In a May editorial, the Los Angeles Times also called for release of the photos.

“Photographs are part of the historical record. Think of these images: black men hanging from trees in the American South; emaciated concentration camp survivors; prisoners shackled into cramped ‘tiger cages’ in South Vietnam. Would this be a better world without those photos?” the editorial said.

Even if the Supreme Court were to take the case, there is a fear it could damage open records laws and hand down a decision that gives the government significant discretion in these questions, Weissman said.

“I guess the question comes down to are enough justices going to be so troubled by this material getting out there that they’re going to look for a way to say the law is more expansive than the Second Circuit said,” she said.

Calling Congress

As the administration has pressed ahead with its legal case, Congress has tried to step in with a plan to withhold the photos for a given period.

The Senate attached a provision to the supplemental appropriations bill for war spending that would have created a process allowing the White House to withhold the photos for a limited time. The House of Representatives, however, refused to agree to the amendment, and it was removed from the final funding bill.

While Congress was debating the issue, the White House asked the Supreme Court for an extension of time to appeal. The extension ends in early August, and the government is expected to ask the Court to hear the case by then.

Still, the Obama administration’s arguments against release aren’t new.

The ACLU pointed this out when it asked the Second Circuit to not allow the government to appeal to the Supreme Court.
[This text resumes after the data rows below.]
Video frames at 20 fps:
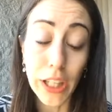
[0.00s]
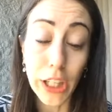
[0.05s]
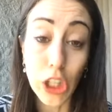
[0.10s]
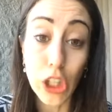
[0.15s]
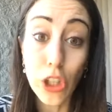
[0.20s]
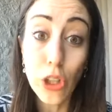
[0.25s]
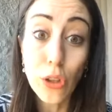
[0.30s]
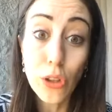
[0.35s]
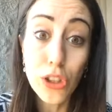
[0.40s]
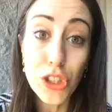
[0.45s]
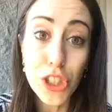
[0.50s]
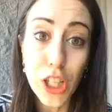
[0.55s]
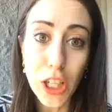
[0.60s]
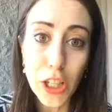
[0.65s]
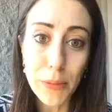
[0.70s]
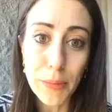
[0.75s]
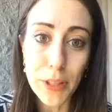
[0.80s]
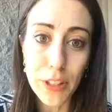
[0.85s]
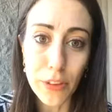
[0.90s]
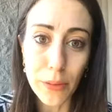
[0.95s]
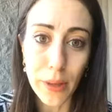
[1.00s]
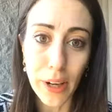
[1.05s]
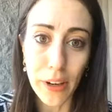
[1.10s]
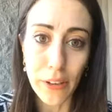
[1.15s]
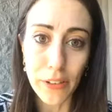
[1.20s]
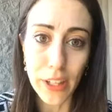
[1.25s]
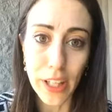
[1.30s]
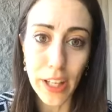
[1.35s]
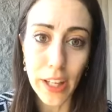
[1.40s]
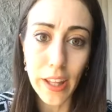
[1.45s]
huge judgments
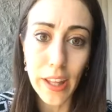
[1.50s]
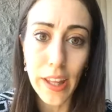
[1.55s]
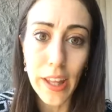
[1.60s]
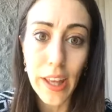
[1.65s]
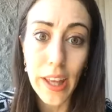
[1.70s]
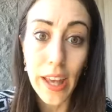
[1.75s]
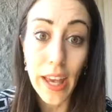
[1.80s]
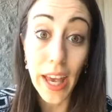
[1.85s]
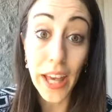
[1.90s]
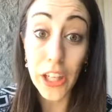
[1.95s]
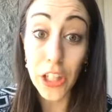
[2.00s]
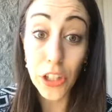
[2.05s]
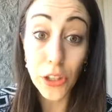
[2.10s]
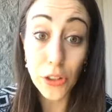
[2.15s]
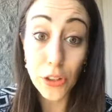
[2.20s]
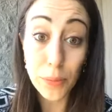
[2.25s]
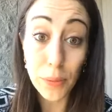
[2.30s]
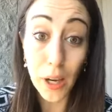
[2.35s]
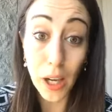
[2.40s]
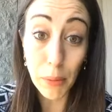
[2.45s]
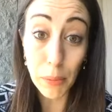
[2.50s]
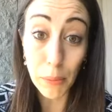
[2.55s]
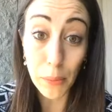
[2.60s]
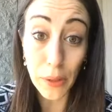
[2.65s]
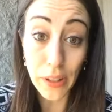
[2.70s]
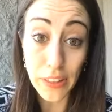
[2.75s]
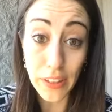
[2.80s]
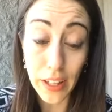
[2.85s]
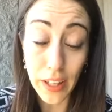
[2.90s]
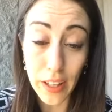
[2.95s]
around it and a huge problem
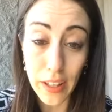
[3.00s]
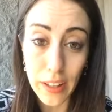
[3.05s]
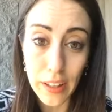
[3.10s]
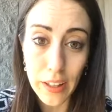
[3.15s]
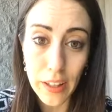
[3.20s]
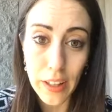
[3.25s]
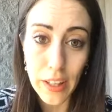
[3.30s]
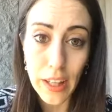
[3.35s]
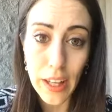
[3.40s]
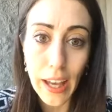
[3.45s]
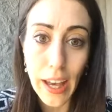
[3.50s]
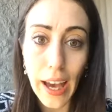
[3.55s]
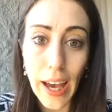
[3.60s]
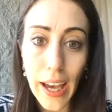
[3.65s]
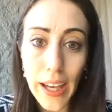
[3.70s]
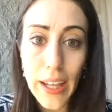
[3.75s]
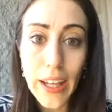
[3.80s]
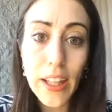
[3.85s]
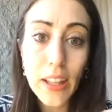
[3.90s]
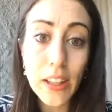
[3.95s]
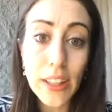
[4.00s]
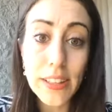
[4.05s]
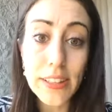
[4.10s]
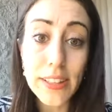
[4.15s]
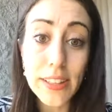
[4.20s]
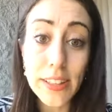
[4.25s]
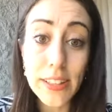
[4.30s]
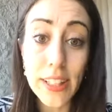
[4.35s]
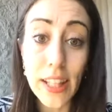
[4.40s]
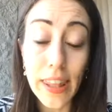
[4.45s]
with it. Had I listened to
The government argued the “release would present a grave risk of inciting violence . . . and providing [terrorists] with valuable tools for recruiting and propaganda,” whereas years earlier the government had told the court the “disclosure of the photos could reasonably be expected to incite violence against United States troops, other Coalition forces, and civilians in Iraq and Afghanistan,” the ACLU said in papers filed with the court.

The Reporters Committee supported the ACLU in this argument, filing a friend-of-the-court brief on behalf of the organization.
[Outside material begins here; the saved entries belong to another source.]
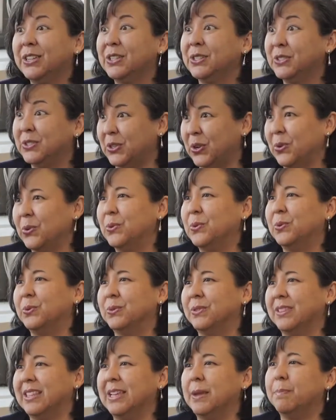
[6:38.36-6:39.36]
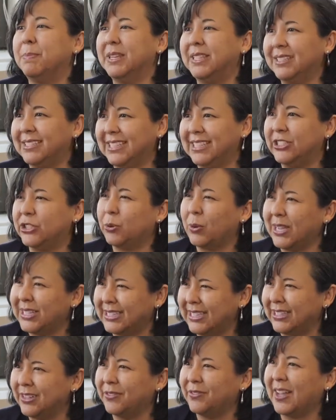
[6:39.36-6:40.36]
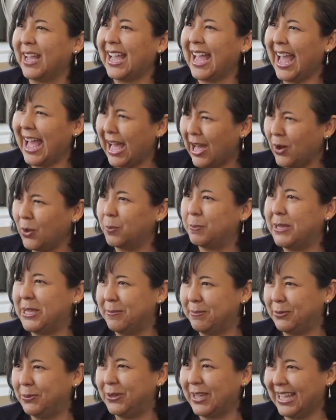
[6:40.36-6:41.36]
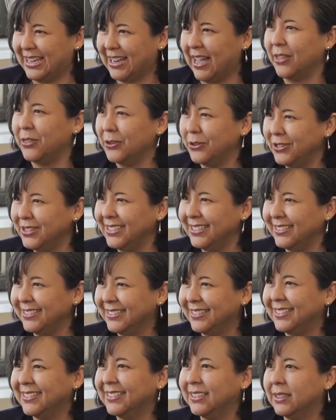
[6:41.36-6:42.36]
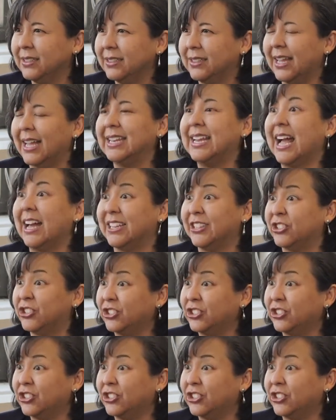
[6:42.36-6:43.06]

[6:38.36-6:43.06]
So the ability to identify how people get othered and how to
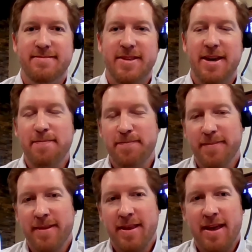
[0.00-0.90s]
Yep.
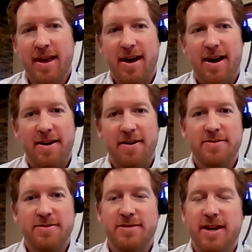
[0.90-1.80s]

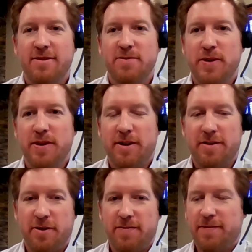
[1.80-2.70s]
So Zygo is pretty well
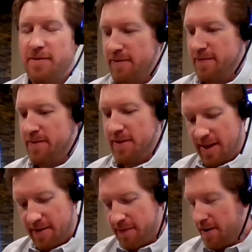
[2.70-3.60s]
known for the
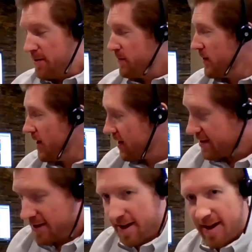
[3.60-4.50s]
interferometer products,
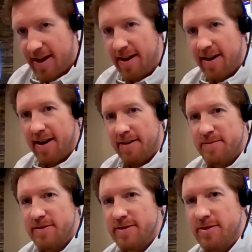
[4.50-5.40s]
and I'm
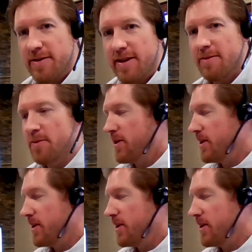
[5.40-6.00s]
showing one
“Respectfully, ‘inflammation of anti-American opinion’ — another argument against release — “without more specific identification of harm is not an adequate legal standard to justify withholding these images. The Bush administration was against release of the images for similar reasons and made those arguments before this Court. These concerns and arguments were raised and rejected as insufficient to withhold the photos under the law. They deserve no renewed consideration here,” the Reporters Committee’s brief argued.

 

Looking ahead

Without legislation, the White House is left with two choices — appeal the case to the high court, or issue an executive order that would classify the photos.

Both are risky choices. Those Republicans in the Senate who pushed for the photos to be withheld legislatively said the courts, in refusing to ban their release, had applied the law correctly, and that the Supreme Court was likely to agree with the lower courts that the photos must come out.

But even if the Court does side with release — which is not a foregone conclusion given the makeup of the Court and the president’s statements on the issue — there’s a possibility such a Court decision could be overridden either by legislation or by an executive order.

Singh said the ACLU would fight any move to classify the photos. “We don’t think there’s any basis for classifying this information. These are photographs of prisoner abuse,” she said.

The government’s efforts to stop the photos from being released, Singh said, are at odds with the goals of FOIA and the rule of law because they are based on an effort to withhold information because it is embarrassing to the government.

“That argument has no place in democracy,” she said.

The Times editorial agreed: “Trying to cover up atrocities because someone might be angry isn’t right and won’t work. Instead, the Pentagon should release the photos while making it clear that the U.S. repudiates such barbaric behavior and is committed to dismantling the culture that allowed it to occur.”